Metabolomic Profiling of Human Urine as a Screen for Multiple Inborn Errors of Metabolism

Abstract

Aims: We wished to determine the efficacy of using urine as an analyte to screen for a broad range of metabolic products associated with multiple different types of inborn errors of metabolism (IEMs), using an automated mass spectrometry-based assay. Urine was compared with plasma samples from a similar cohort analyzed using the same assay. Specimens were analyzed using two different commonly utilized urine normalization methods based on creatinine and osmolality, respectively.

Methods: Biochemical profiles for each sample (from both affected and unaffected subjects) were obtained using a mass spectrometry-based platform and population-based statistical analyses.
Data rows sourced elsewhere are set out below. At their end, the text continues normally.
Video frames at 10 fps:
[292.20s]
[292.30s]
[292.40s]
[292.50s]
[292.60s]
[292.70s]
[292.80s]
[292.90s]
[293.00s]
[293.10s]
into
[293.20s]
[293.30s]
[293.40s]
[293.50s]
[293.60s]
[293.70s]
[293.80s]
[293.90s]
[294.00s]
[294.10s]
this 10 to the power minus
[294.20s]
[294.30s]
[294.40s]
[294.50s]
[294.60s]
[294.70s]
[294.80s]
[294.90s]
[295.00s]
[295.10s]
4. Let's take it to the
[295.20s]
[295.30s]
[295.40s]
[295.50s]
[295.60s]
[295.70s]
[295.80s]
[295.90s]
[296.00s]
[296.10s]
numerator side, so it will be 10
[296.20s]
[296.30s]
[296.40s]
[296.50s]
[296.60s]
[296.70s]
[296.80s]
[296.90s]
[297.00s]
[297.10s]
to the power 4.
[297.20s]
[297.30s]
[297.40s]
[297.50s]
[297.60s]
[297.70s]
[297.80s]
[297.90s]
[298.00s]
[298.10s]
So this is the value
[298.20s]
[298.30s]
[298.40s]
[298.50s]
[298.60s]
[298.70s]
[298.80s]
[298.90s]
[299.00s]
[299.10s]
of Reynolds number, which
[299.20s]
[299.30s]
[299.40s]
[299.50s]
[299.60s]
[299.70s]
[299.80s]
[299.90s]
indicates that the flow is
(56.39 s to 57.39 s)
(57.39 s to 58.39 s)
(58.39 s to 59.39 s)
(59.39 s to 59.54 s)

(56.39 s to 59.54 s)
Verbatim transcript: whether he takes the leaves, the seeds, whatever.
Results: We identified over 1200 biochemicals from among 100 clinical urine samples and identified clear biochemical signatures for 16 of 18 IEM diseases tested. The two diseases that did not result in clear signatures, X-linked creatine transporter deficiency and ornithine transcarbamylase deficiency, were from individuals under treatment, which masked biomarker signatures. Overall the process variability and coefficient of variation for isolating and identifying biochemicals by running technical replicates of each urine sample was 10%.
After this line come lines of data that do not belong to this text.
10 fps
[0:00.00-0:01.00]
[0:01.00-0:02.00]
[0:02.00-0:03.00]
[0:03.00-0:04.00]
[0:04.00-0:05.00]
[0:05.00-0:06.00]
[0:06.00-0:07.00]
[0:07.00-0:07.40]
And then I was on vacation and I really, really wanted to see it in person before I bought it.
Conclusions: A single urine sample analyzed with our integrated metabolomic platform can identify signatures of IEMs that are traditionally identified using many different assays and multiple sample types. Creatinine and osmolality-normalized data were robust to the detection of the disorders and samples tested here.

FIG. 1.

Dot plot analysis for individual biochemicals for all subjects diagnosed with an IEM and compared to the control population. The graph to the right depicts all biochemicals detected across the study and graphed as a function of Z scores for each of the clinical samples. Each biochemical is grouped into their respective family designations (e.g., amino acids, carbohydrates, and lipids) Z scores increase for each of the biochemicals as you proceed to the right. The graphs on the left show increased resolution for the amino acid and nucleotide families, respectively, and indicate the diseases, which could be identified by increased Z scores of the respective biochemicals. Urea cycle disorders (e.g., citrullinemia) can be identified by multiple groups of biochemicals given the relationship of different biological pathways (urea cycle and pyrimidine metabolism). IEMs, inborn errors of metabolism.

FIG. 2.

Biomarkers of IEMs in urine identified through global biochemical profiling. For each disease and biochemical listed, blue triangles represent each of the undiagnosed controls and red bars indicate the affected individuals diagnosed with that disease. The dotted lines represent the −2 and 2 Z-score cutoff for establishing relevance.

FIG. 3.

Biomarkers of citrullinemia and phenylbutyrate treatment. Biomarkers of disease (urea cycle and pyrimidine metabolism) and disease treatment (phenylbutyrate intervention) could be identified in a single urine sample.

FIG. 4.

Biochemical map showing metabolic perturbations in urine from a patient diagnosed with citrullinemia. Red circles indicate biochemicals with positive Z scores and blue circles indicate biochemicals with negative Z scores. The diameters of the circles indicate the magnitude of the Z score. Pink circles represent biochemicals with Z score of 1.5 ≤ Z < 2.0, and light blue circles represent biochemicals with −2.0 < Z ≤ −1.5. Black circles represent other biochemicals in the pathway detected in the urine sample, but had Z scores of −1.5 < Z < 1.5. Gray circles represent biochemicals in the library but not detected. White circles are biochemicals not detected on the mass spectrometry platform.

FIG. 5.

Creatinine and osmolality normalization of clinical urine samples. (A) Creatinine measurements obtained through global biochemical profiling and targeted assay analysis are plotted. (B) Urine from three donors was serially diluted at least four times and data obtained through global biochemical profiling. AU, arbitrary units.

FIG. 6.

Metabolomics offers the potential to efficiently screen biological matrices such as urine to identify disease and treatment signatures and to refine further analyses to those tests necessary for making definitive diagnoses. (A) The traditional approach starts with a range of potential conditions. To arrive at a diagnosis, many different sample types and tests may be required. (B) The metabolomic method—as demonstrated in this work—offers the potential to screen a single sample type with the metabolomic method to derive the salient disease signature from multiple biochemicals.